Last month cabinet gave Transport minister Joram Gumbo the greenlight to engage five international airlines seeking to partner the debt-ridden local airline.
According to the International Air Transport Association Operational Safety Audit (IOSA), only 63 airlines in Africa and the Middle East, which exclude Air Zimbabwe, are compliant with the minimum safety standards.
Iata’s IOSA safety and operational audits are carried out bi-annually.
The Iata Operational Safety Audit (IOSA) is the benchmark for global safety management in airlines. All Iata members are registered and must remain registered in order to retain Iata membership.
The total accident rate for IOSA carriers between 2011 and 2015 was 3,3 times lower than the rate for non-IOSA operators, according to the organisation. As such, IOSA has become a global standard, recognised well beyond Iata membership.
Iata concluded the safety audit of Air Zimbabwe in April after officials from the organisation completed a week-long assessment.
When reached for comment, newly–appointed Air Zimbabwe CE blamed the previous management for not complying with the safety regulations.
“Although the IATA audit programme is purely voluntary, Air Zimbabwe has been IOSA certified since 2008. A renewal audit was due in February this year.
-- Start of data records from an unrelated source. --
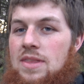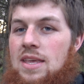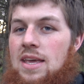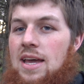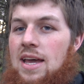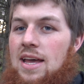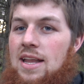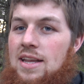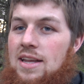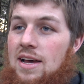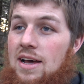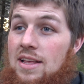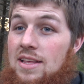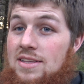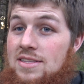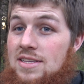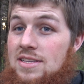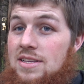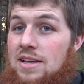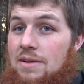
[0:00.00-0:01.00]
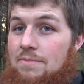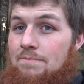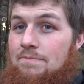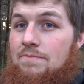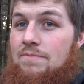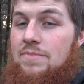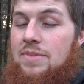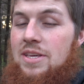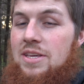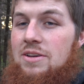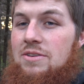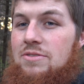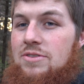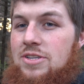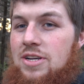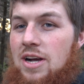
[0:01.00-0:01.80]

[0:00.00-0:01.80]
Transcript: and this is a huge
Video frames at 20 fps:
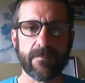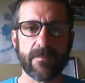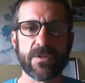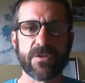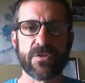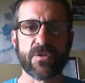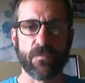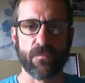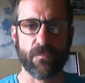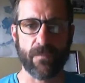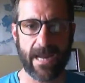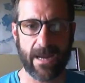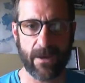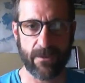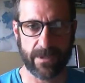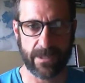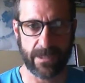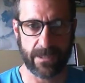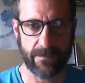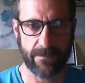
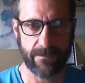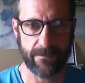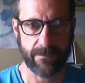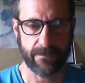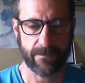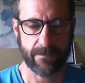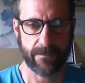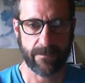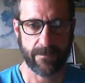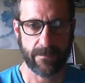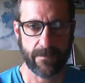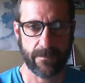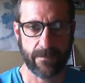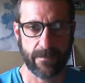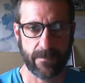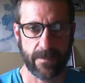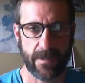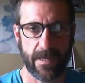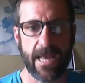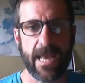surrounded
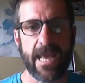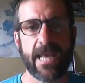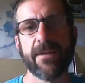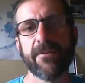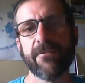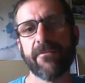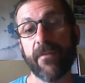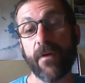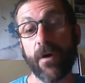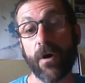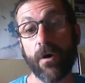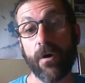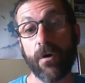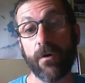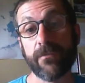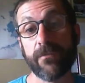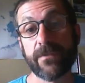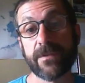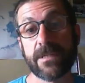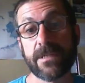and
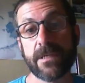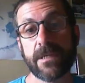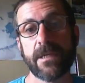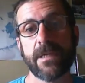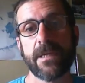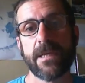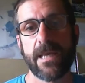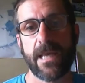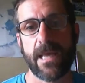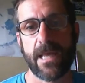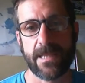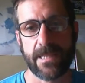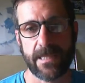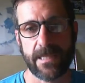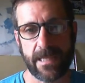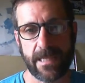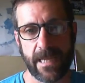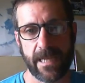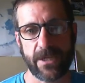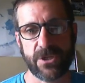involved in the
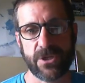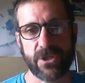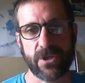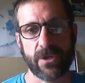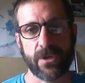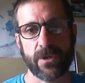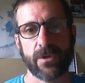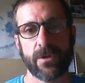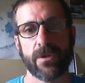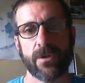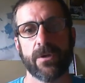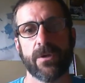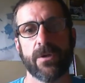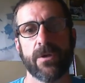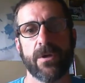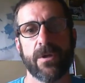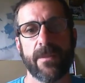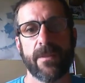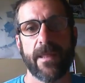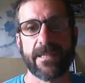nature
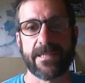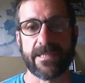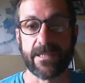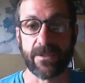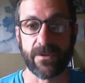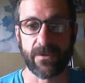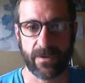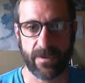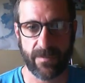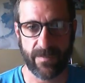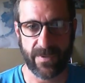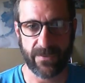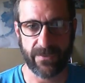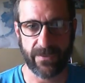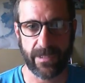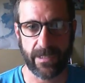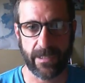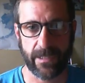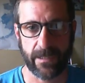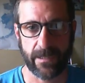that's in their
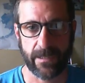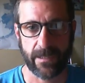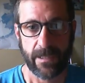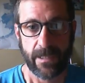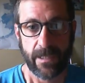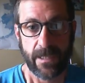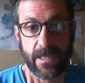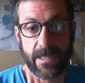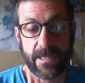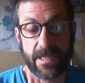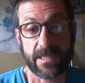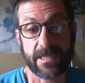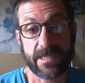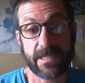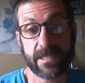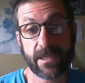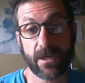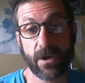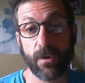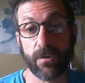community. This
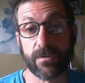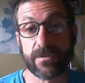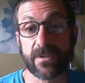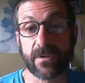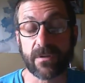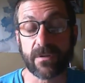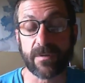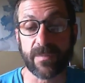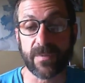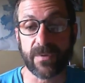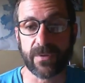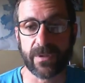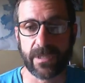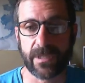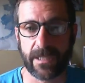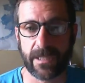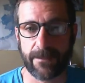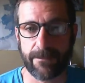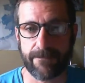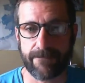is a coastal
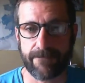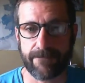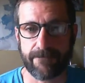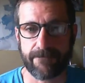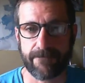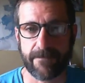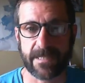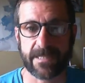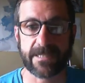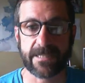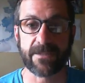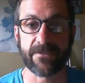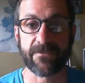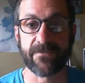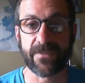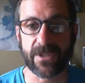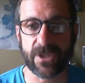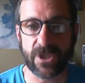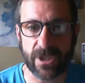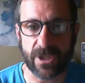community. This is a
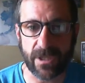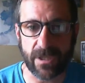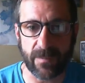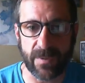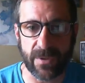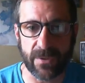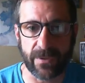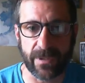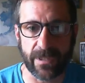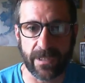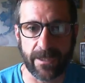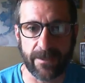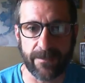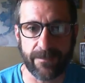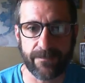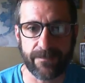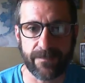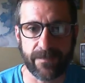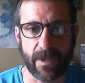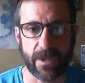fishing community,
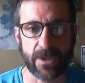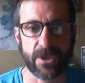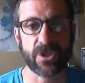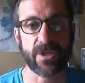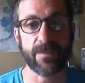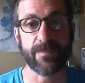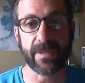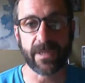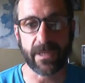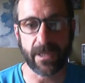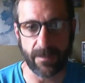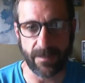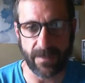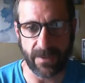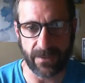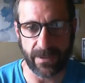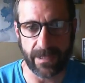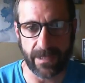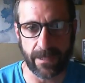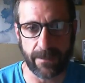a shipping
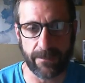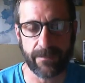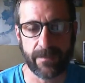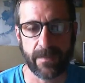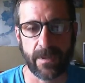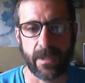community,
Unfortunately there was laxity in the previous management who simply did not have the diligence to follow through with the audit. The airline stopped communicating with the auditors until the audit renewal date lapsed in June this year,” Muzenda said.
He said Air Zimbabwe is currently recruiting managers who have the capability to turn around the airline.
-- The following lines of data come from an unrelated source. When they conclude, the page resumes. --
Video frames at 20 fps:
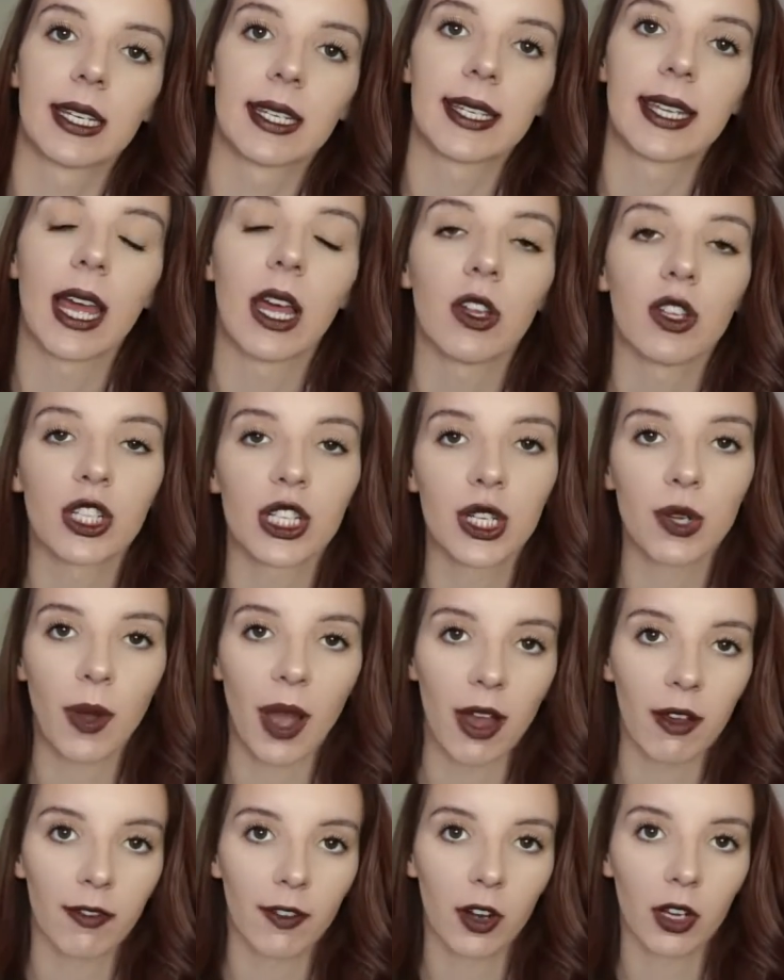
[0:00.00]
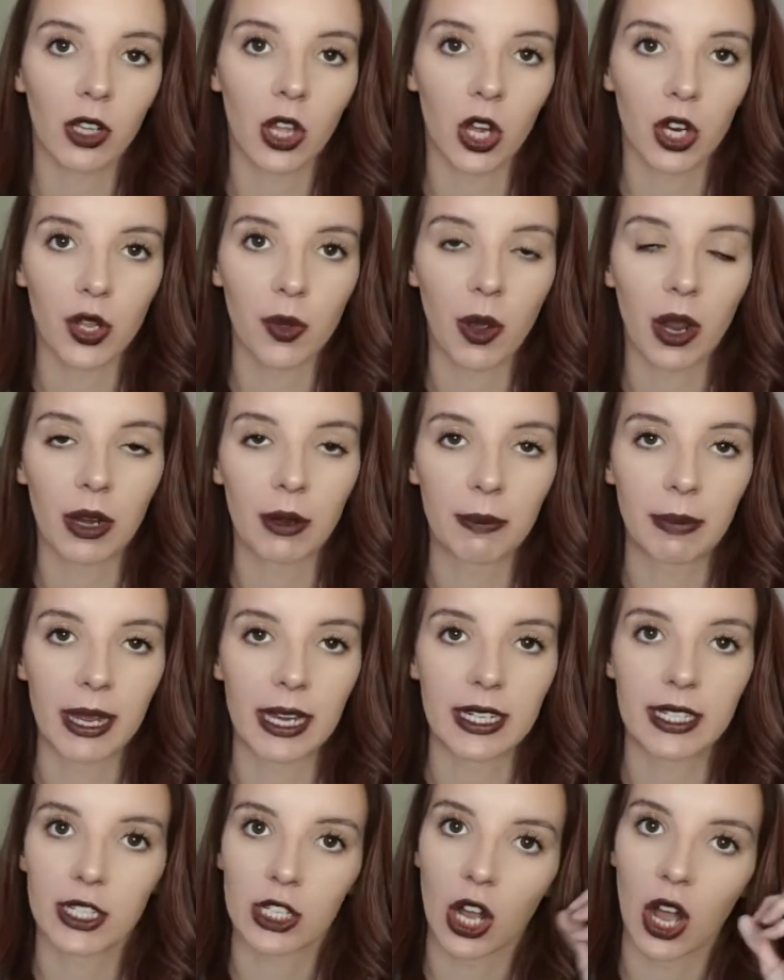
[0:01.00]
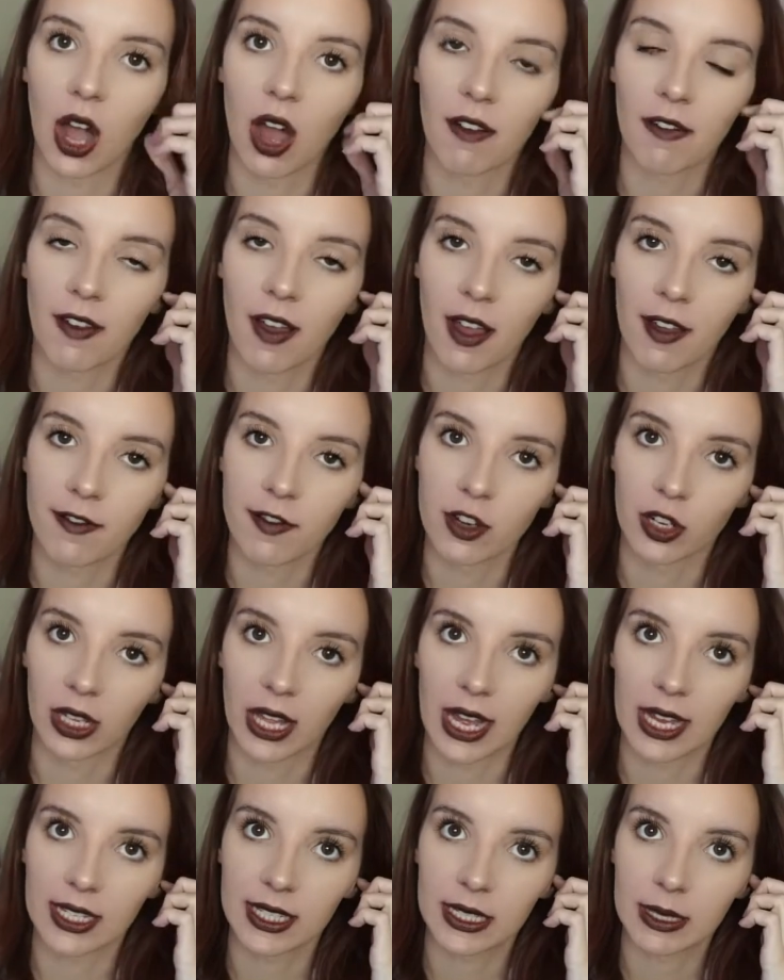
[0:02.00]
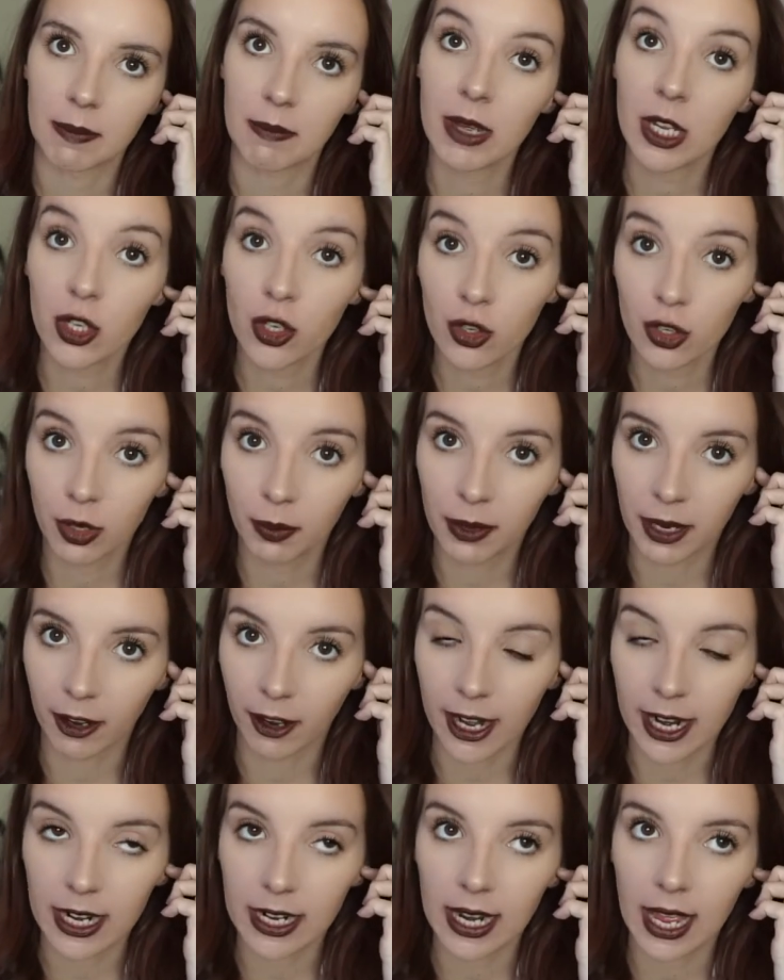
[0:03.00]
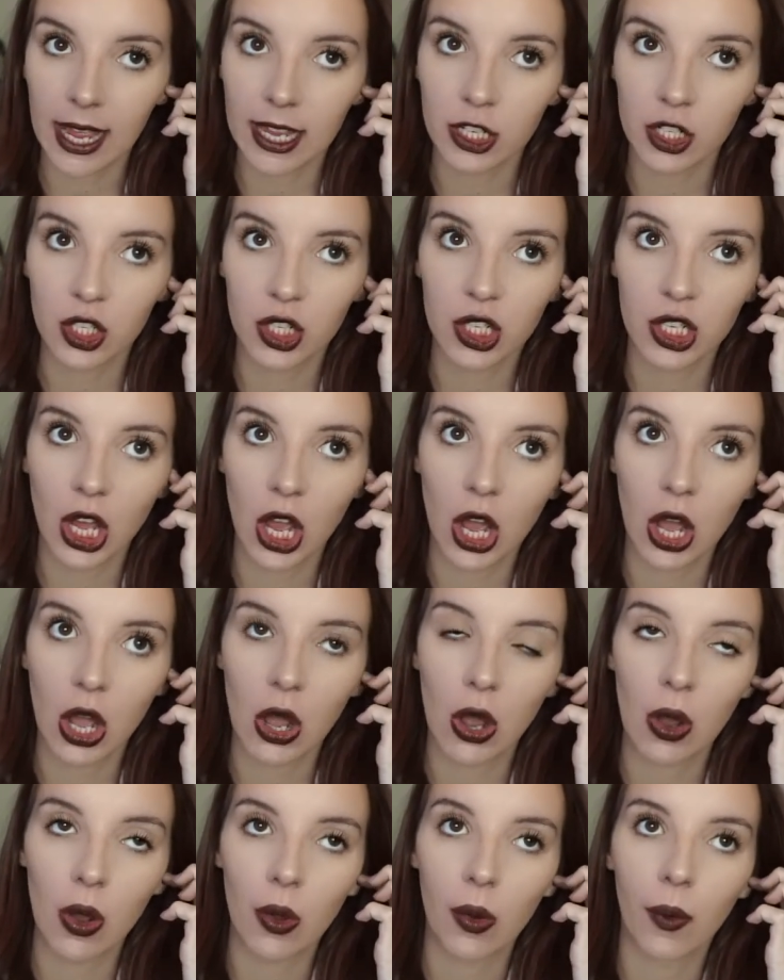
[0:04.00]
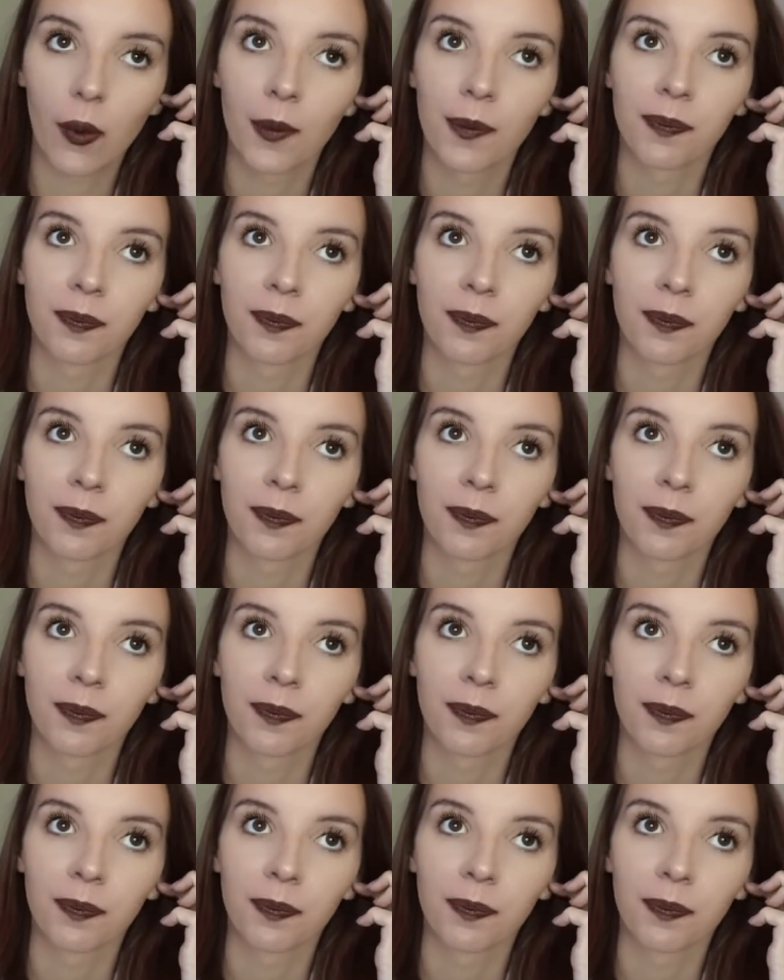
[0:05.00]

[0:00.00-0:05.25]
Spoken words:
tells you how far along you are based off of your last menstrual period. And so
“No effort will be sparred to make Air Zimbabwe a world-class airline. The airline has a great safety record and fully intends to uphold the highest safety standards,” he added.
In August this year, Muzenda succeeded Edmund Makona who had been acting since 2013.
In 2012, Air Zimbabwe was de-registered from the Iata Operational Safety Audit (IOSA) registry after the airline had temporarily discontinued operations and failed to conduct the audits which must be carried out every two years.
The airline was later readmitted to the International Air Transport Association’s Operational Safety Audit in 2013 after complying with the aviation body’s minimum standards.
Air Zimbabwe had also technically failed IOSA’s test after temporarily halting operations due to an industrial strike that was taking place at the time.